To: "Messages Birding-aus" <>
Subject: 1. Bird Migration 2. "Rosella"
From: Dr Richard Nowotny <>
Date: Sat, 23 Aug 2003 23:06:11 +1000
Two questions:

1. A semi-birding friend who went with us to see Travelling Birds asked me why birds migrate such long, and dangerous, distances when they seem to have quite suitable habitat for their needs (including nesting?) in their wintering grounds. I started proffering responses gathered from my reading over the years, but found it more difficult than I expected justifying say a Red-necked Stint flying from what seems to be relatively food-rich mud-flats (and associated coastal habitat) in south-eastern Australia to somewhere in northern Asia to breed, and then to endure the equally long and hazardous return flight for the non-breeding season.
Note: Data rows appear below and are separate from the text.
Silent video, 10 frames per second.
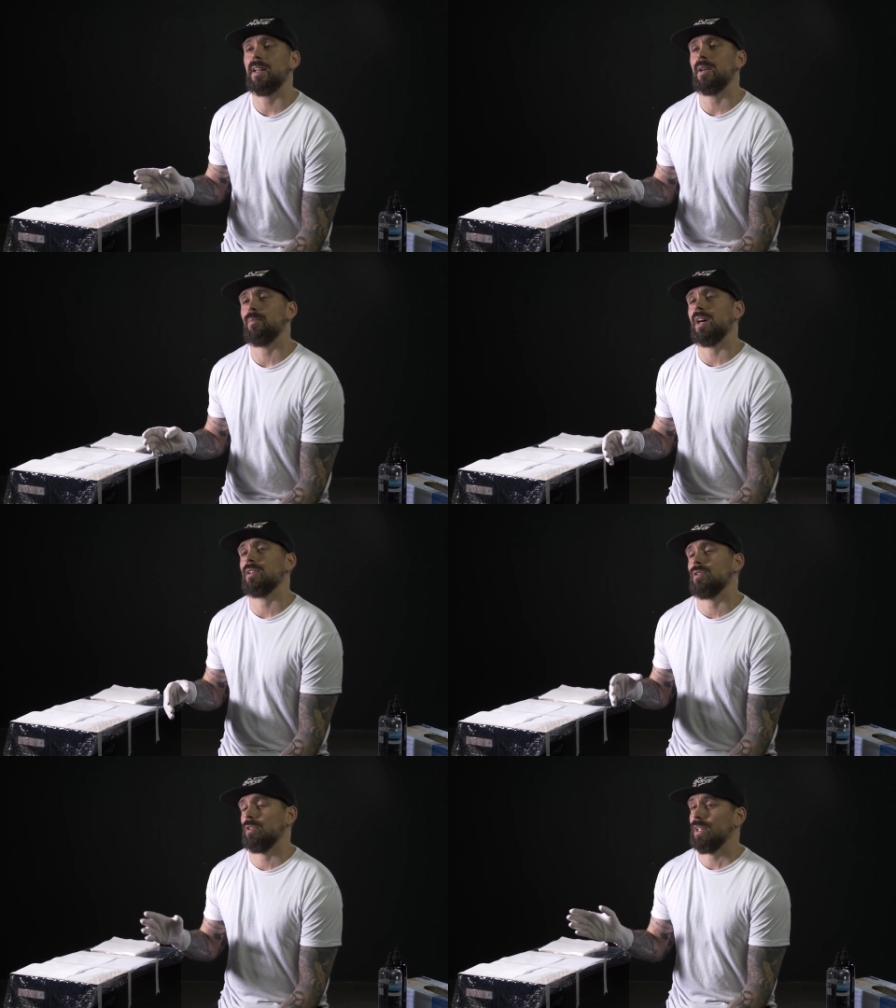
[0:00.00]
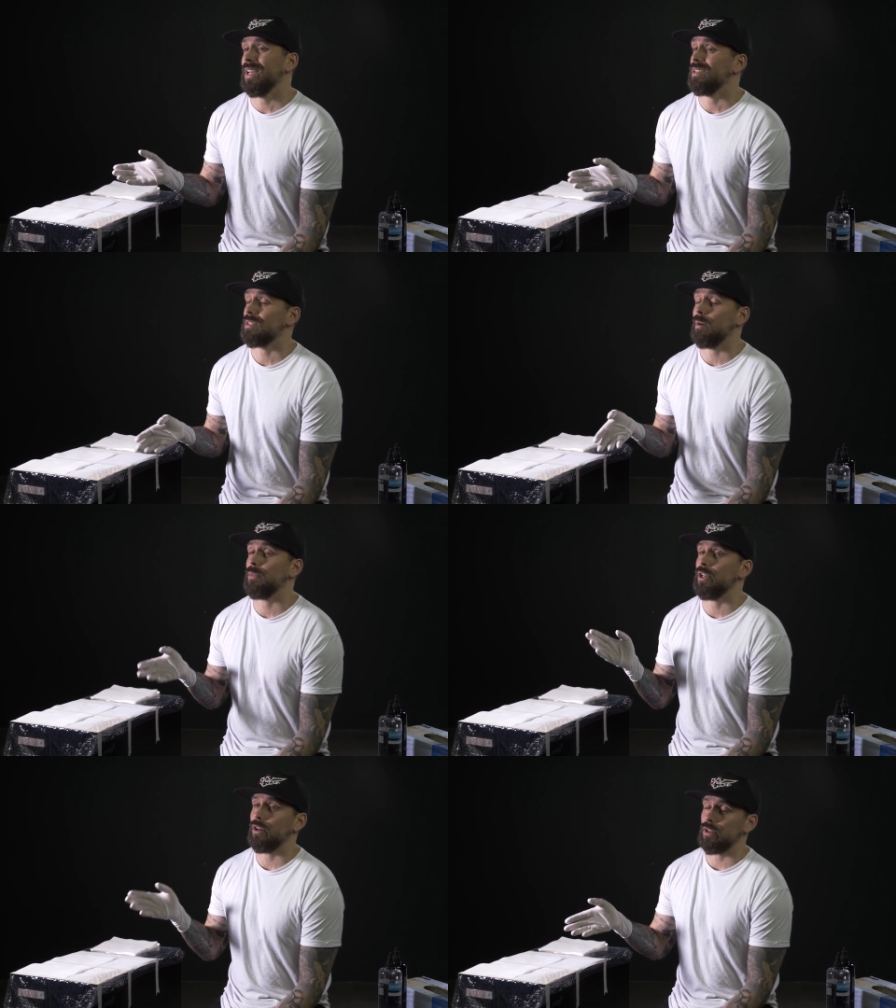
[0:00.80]
They might contain
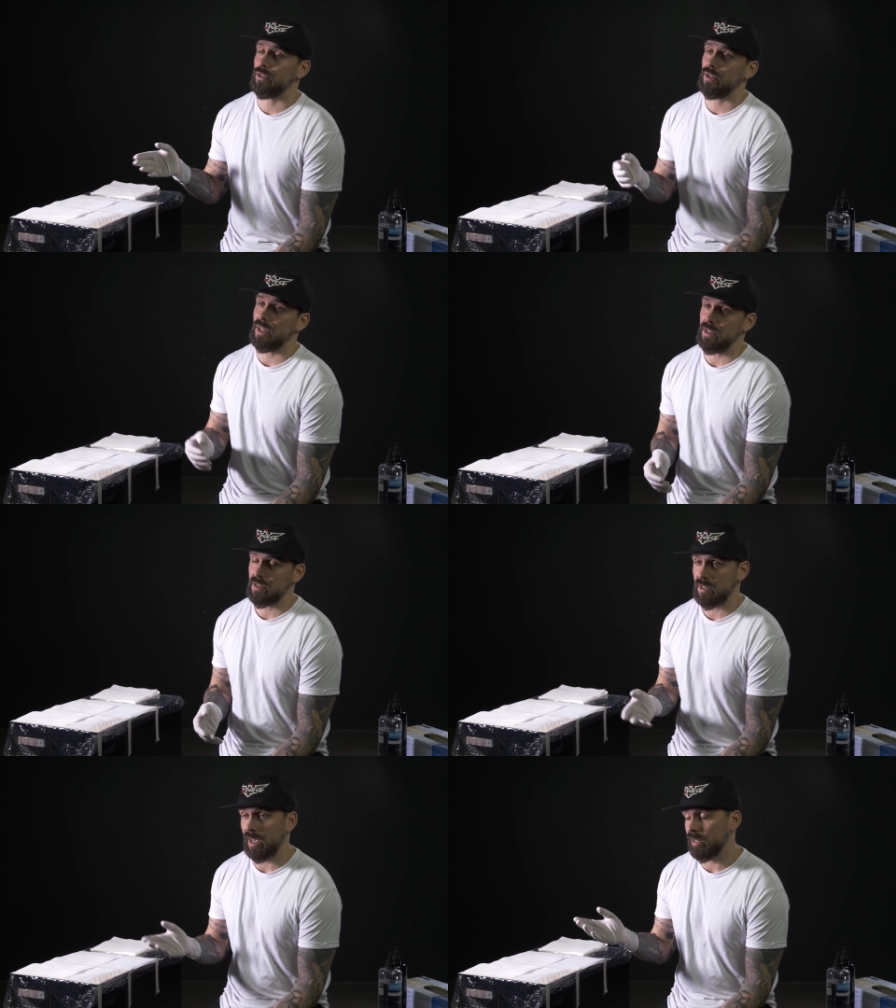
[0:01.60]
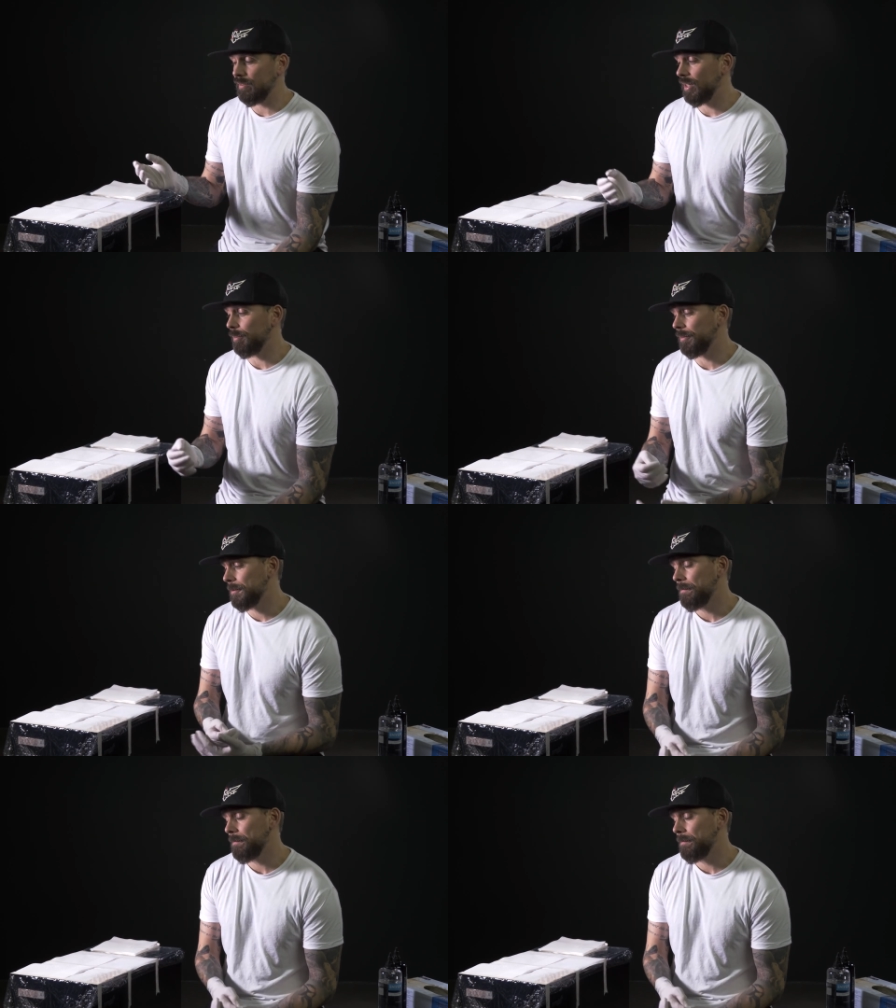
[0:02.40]
some dirt inside of them.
What are the scientific reasons/theories for these complex and frequently very long migration patterns, ie what are the present (or past - assuming that it is now genetically-acquired behaviour, which may not any longer actually be necessary) survival advantages of making such a flight, over the obvious disadvantages. Does it date back to a previous age when the advantages were more apparent, or are the present advantages of migration still so great that the behaviour continues to be truly necessary?

2. A much more prosaic matter: Is it correct that the name "rosellas" is a corruption of "Rose Hillers" after the early Botany Bay locale, and present-day Sydney suburb, of Rose Hill where they were commonly seen by early naturalists and travellers between Sydney Cove and (?) Parramatta? If not, what is the correct origin of the name?